The research unit further noted that multilateral assistance has been unlocked. The IMF’s completed fifth and sixth reviews of Sri Lanka’s Extended Fund Facility (EFF) programme granted access to a disbursement of around $ 695 million, while the Asian Development Bank (ADB) allocated $ 480 million in “budget support” for Sri Lanka so far in 2026.

Despite this financial support, the Central Bank is expected to face headwinds in maintaining its current pace of reserve accumulation for the rest of the year.

“However, as the current account transitions into a deficit, the CBSL may face increasing challenges in maintaining its current pace of reserve accumulation. Accordingly, FCR estimates reserves at $ 7.25 billion, notably lower than the IMF’s estimate of $ 8.8 billion.”

Commenting on the status of Sri Lanka’s current account earlier this year, the research unit said: “In early 2026, the current account showed signs of stabilisation, with a modest improvement in the overall balance driven mainly by stronger remittance inflows, as overseas workers increased transfers to support families affected by Cyclone Ditwah, partially offsetting earlier deterioration.”

“Looking ahead, risks remain skewed to the downside.

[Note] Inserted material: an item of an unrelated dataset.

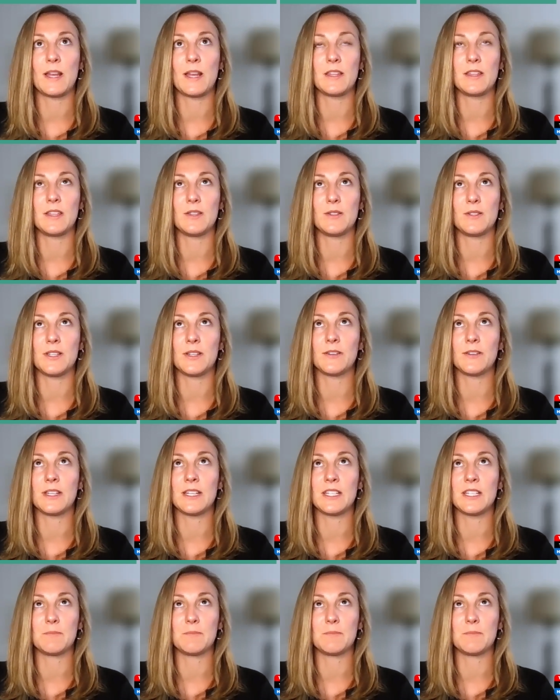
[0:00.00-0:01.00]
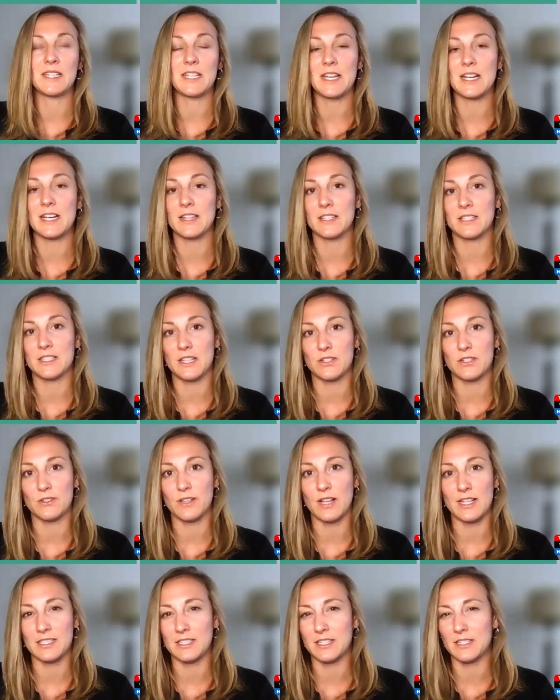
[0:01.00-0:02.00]
that the utility is maintaining the
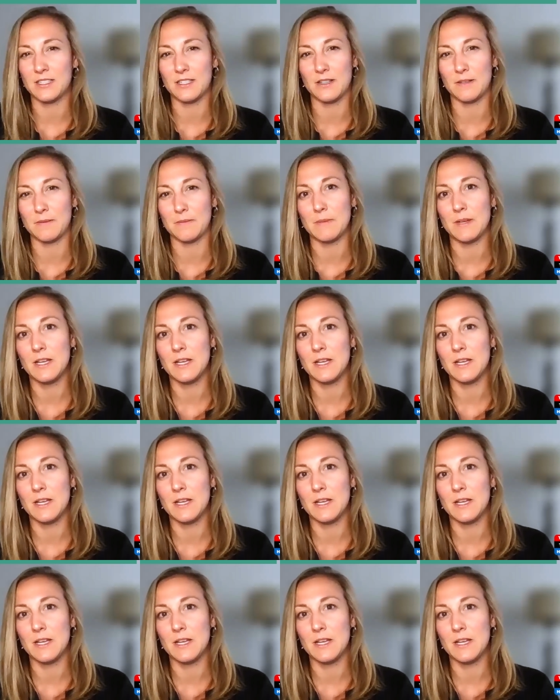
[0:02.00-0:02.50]
centralized system.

Continued instability in the Middle East could place further upward pressure on Sri Lanka’s import bill through higher energy prices,” the unit added.

Addressing the broader implications of the geopolitical situation for Sri Lanka’s export earnings, the unit said: “Meanwhile, export earnings may weaken due to reduced tea demand from the region. A potential slowdown in tourism and remittance inflows, both closely linked to the Middle East, could further strain the current account and overall balance of payments (BoP).”

The unit’s current account balance estimate for end-2026 stands at $ 19.5 million.